ACTIVITY => Repeat exactly the lines of the entries below from the one with "[264.64-265.60s]" through the one with "[2:54.54-2:55.44]", both ends included, and nothing else.

[Saved entries]

*-*-*

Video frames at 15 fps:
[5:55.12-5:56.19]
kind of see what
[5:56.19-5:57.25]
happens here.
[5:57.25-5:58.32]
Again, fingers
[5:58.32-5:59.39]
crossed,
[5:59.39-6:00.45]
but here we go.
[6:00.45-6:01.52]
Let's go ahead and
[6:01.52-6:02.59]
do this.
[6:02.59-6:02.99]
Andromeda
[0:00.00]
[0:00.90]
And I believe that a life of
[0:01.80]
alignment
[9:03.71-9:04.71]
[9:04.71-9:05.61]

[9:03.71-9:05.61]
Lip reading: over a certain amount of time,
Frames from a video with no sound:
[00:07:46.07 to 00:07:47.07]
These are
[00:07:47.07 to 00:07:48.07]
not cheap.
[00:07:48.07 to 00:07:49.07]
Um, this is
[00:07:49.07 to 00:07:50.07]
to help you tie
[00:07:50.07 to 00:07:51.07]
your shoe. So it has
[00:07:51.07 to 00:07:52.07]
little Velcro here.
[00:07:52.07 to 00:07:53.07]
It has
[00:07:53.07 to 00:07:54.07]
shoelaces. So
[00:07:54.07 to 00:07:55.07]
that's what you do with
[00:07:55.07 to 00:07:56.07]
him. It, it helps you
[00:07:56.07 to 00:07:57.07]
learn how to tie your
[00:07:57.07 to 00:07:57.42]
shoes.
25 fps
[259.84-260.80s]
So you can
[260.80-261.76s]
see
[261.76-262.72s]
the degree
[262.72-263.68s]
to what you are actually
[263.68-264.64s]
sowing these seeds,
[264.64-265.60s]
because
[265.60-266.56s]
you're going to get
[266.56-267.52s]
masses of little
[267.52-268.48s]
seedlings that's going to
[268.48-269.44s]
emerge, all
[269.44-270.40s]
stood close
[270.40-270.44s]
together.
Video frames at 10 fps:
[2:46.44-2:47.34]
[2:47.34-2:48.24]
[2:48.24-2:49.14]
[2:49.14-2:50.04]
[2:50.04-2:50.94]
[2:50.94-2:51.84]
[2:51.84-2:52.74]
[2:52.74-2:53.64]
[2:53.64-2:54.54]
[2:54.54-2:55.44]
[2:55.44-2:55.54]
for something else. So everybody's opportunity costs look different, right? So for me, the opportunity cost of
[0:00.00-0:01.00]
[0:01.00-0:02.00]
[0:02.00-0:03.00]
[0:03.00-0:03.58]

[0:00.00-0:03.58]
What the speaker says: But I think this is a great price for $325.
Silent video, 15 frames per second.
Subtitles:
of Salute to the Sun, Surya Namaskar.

*-*-*

ANSWER BELOW =>
[264.64-265.60s]
because
[265.60-266.56s]
you're going to get
[266.56-267.52s]
masses of little
[267.52-268.48s]
seedlings that's going to
[268.48-269.44s]
emerge, all
[269.44-270.40s]
stood close
[270.40-270.44s]
together.
Video frames at 10 fps:
[2:46.44-2:47.34]
[2:47.34-2:48.24]
[2:48.24-2:49.14]
[2:49.14-2:50.04]
[2:50.04-2:50.94]
[2:50.94-2:51.84]
[2:51.84-2:52.74]
[2:52.74-2:53.64]
[2:53.64-2:54.54]
[2:54.54-2:55.44]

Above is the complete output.